# PROBLEM DETAILS:
An unchanged copy of each entry below is needed; keep the pictures out of it.

(RECORDS FOR THIS EXERCISE Opens)

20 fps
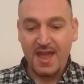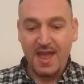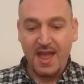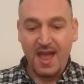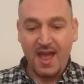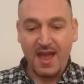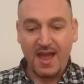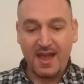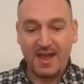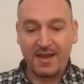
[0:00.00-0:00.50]

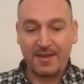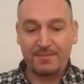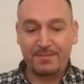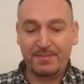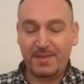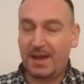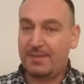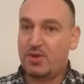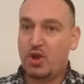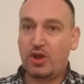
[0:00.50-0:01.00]

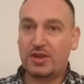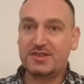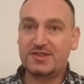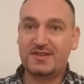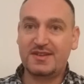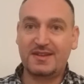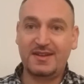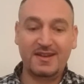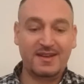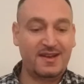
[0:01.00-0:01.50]
I'm
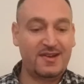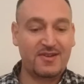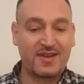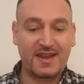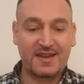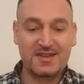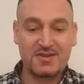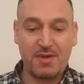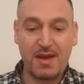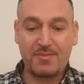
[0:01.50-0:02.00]
constantly
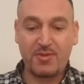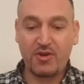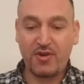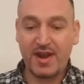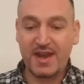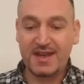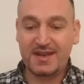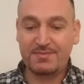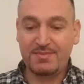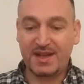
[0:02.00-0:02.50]
looking to
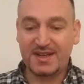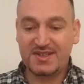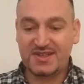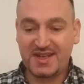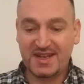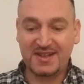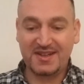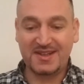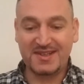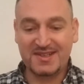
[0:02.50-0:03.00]
upgrade my
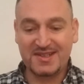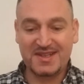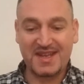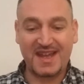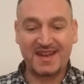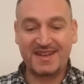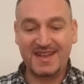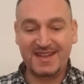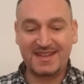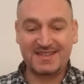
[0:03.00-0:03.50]
skills,
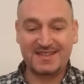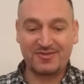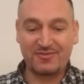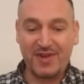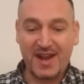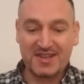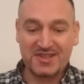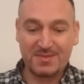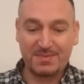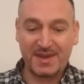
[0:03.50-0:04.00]
techniques and
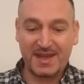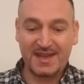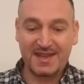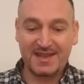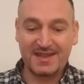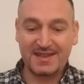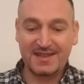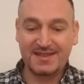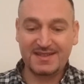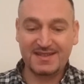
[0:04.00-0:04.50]

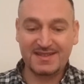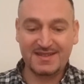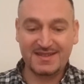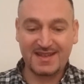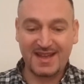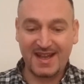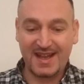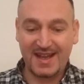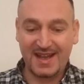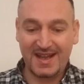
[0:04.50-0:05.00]
recipes.
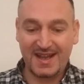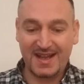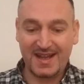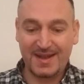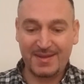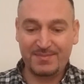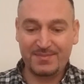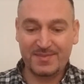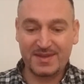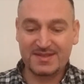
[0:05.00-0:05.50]

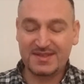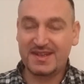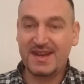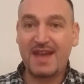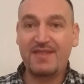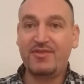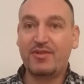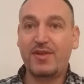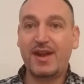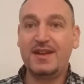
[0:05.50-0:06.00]
It's a
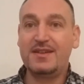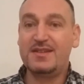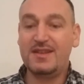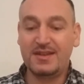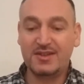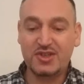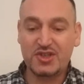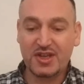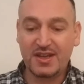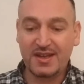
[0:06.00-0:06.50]

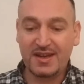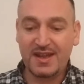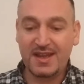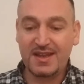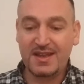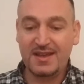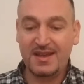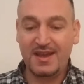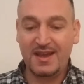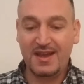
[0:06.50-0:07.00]
never-ending
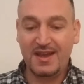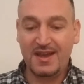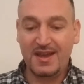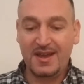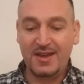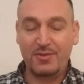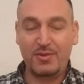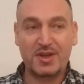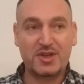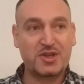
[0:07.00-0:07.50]
journey,
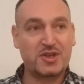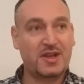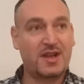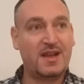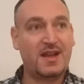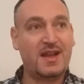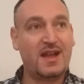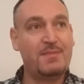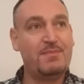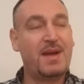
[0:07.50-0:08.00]
which
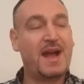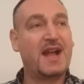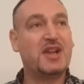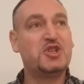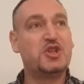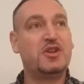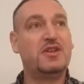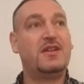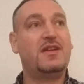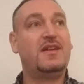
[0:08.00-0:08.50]
I'm
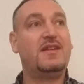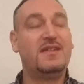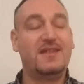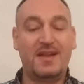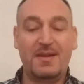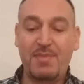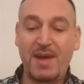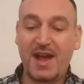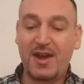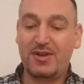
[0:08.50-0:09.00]
passionate
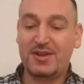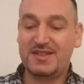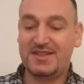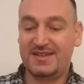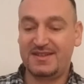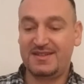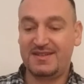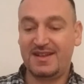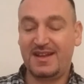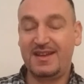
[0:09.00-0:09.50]
about
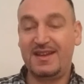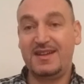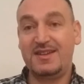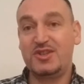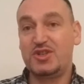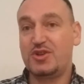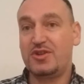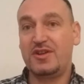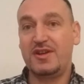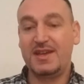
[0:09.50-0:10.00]
and I
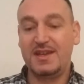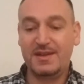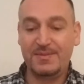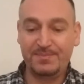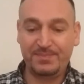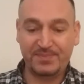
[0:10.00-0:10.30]
enjoy.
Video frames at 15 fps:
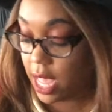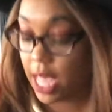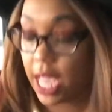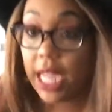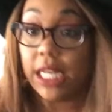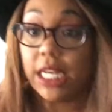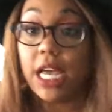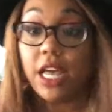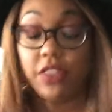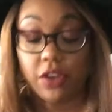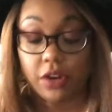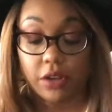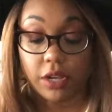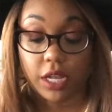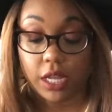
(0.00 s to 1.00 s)

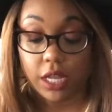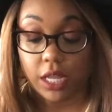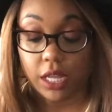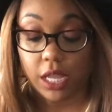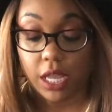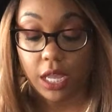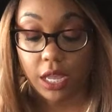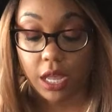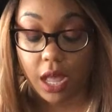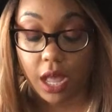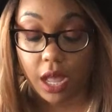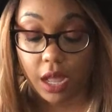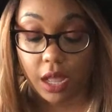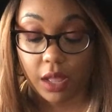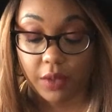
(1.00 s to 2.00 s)
Another good
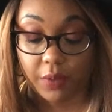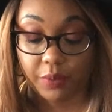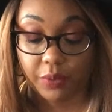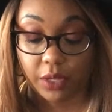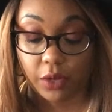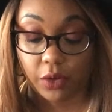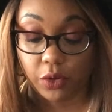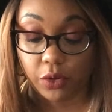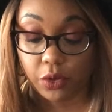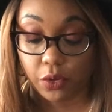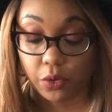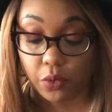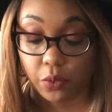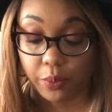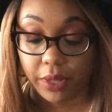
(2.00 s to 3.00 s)

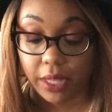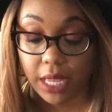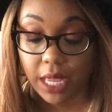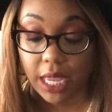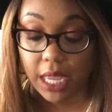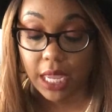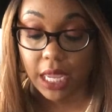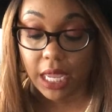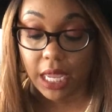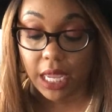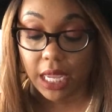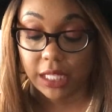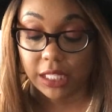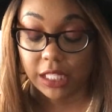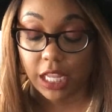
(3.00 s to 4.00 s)
dupe
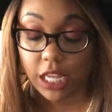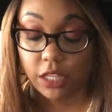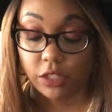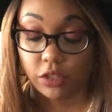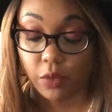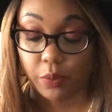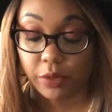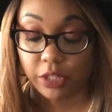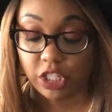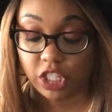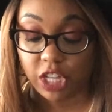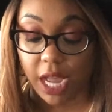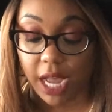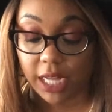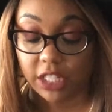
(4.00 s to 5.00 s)
is the Super
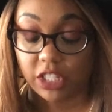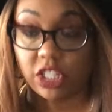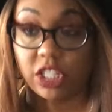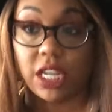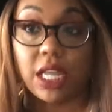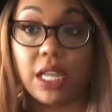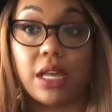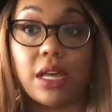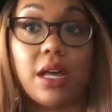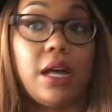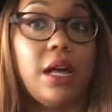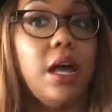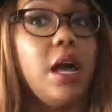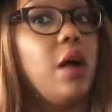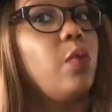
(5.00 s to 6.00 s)
Shock Cheek,
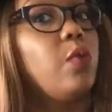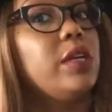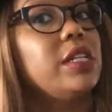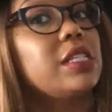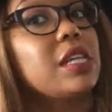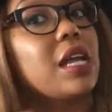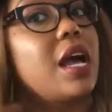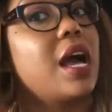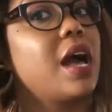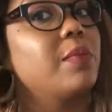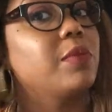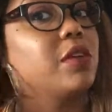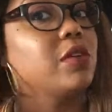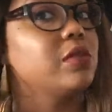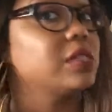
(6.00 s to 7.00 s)
which
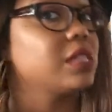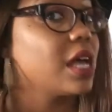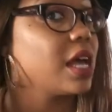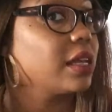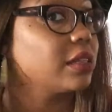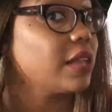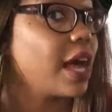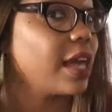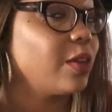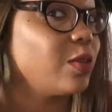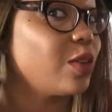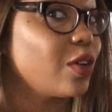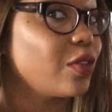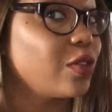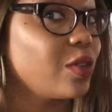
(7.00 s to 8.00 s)
I'm using. I don't
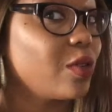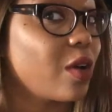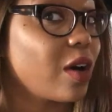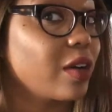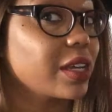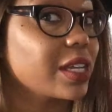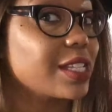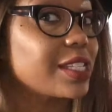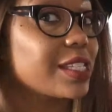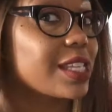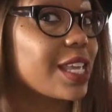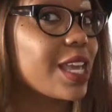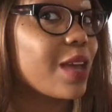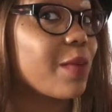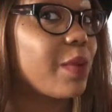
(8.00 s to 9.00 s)
know if you all can
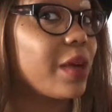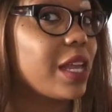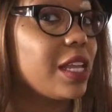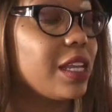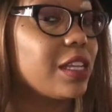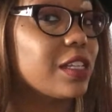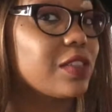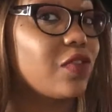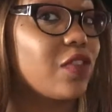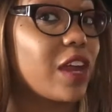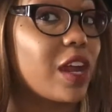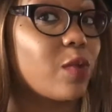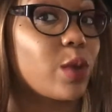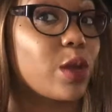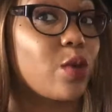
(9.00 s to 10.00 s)
see it, but it looks
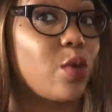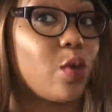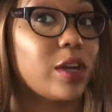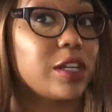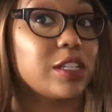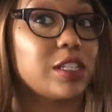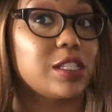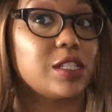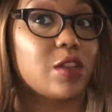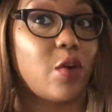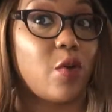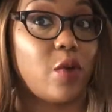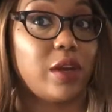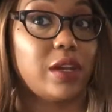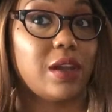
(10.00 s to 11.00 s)
very gorgeous
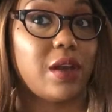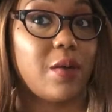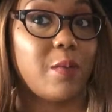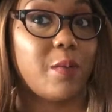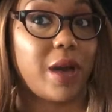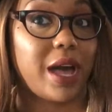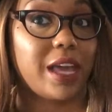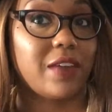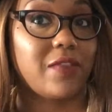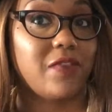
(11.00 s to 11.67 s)
on my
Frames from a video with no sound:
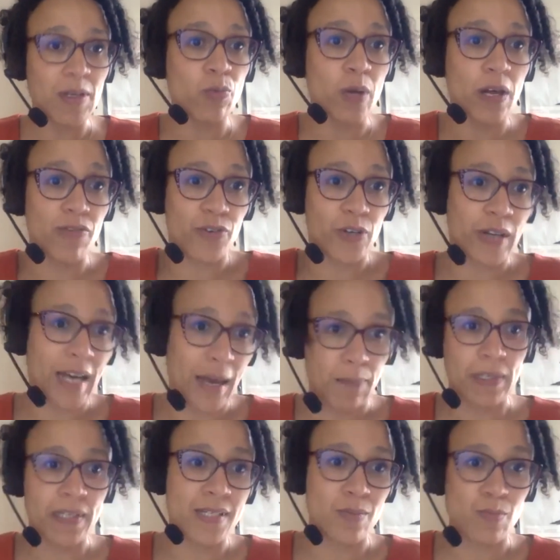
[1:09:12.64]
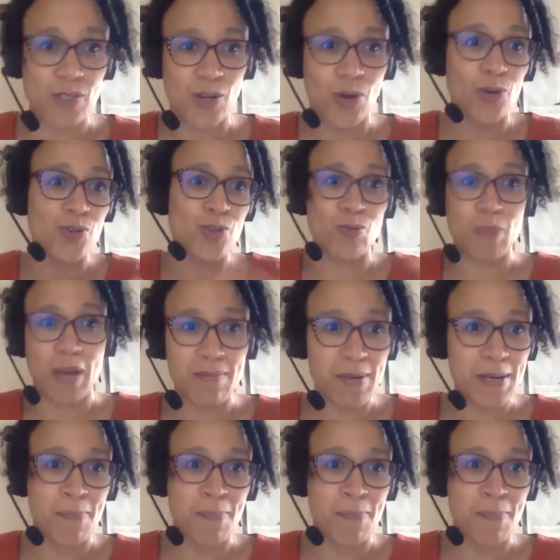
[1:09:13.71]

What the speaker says: welfare capitalism is also maybe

(RECORDS FOR THIS EXERCISE Closes)

# FINISHED EXERCISE:
20 fps
[0:00.00-0:00.50]

[0:00.50-0:01.00]

[0:01.00-0:01.50]
I'm
[0:01.50-0:02.00]
constantly
[0:02.00-0:02.50]
looking to
[0:02.50-0:03.00]
upgrade my
[0:03.00-0:03.50]
skills,
[0:03.50-0:04.00]
techniques and
[0:04.00-0:04.50]

[0:04.50-0:05.00]
recipes.
[0:05.00-0:05.50]

[0:05.50-0:06.00]
It's a
[0:06.00-0:06.50]

[0:06.50-0:07.00]
never-ending
[0:07.00-0:07.50]
journey,
[0:07.50-0:08.00]
which
[0:08.00-0:08.50]
I'm
[0:08.50-0:09.00]
passionate
[0:09.00-0:09.50]
about
[0:09.50-0:10.00]
and I
[0:10.00-0:10.30]
enjoy.
Video frames at 15 fps:
(0.00 s to 1.00 s)

(1.00 s to 2.00 s)
Another good
(2.00 s to 3.00 s)

(3.00 s to 4.00 s)
dupe
(4.00 s to 5.00 s)
is the Super
(5.00 s to 6.00 s)
Shock Cheek,
(6.00 s to 7.00 s)
which
(7.00 s to 8.00 s)
I'm using. I don't
(8.00 s to 9.00 s)
know if you all can
(9.00 s to 10.00 s)
see it, but it looks
(10.00 s to 11.00 s)
very gorgeous
(11.00 s to 11.67 s)
on my
Frames from a video with no sound:
[1:09:12.64]
[1:09:13.71]

What the speaker says: welfare capitalism is also maybe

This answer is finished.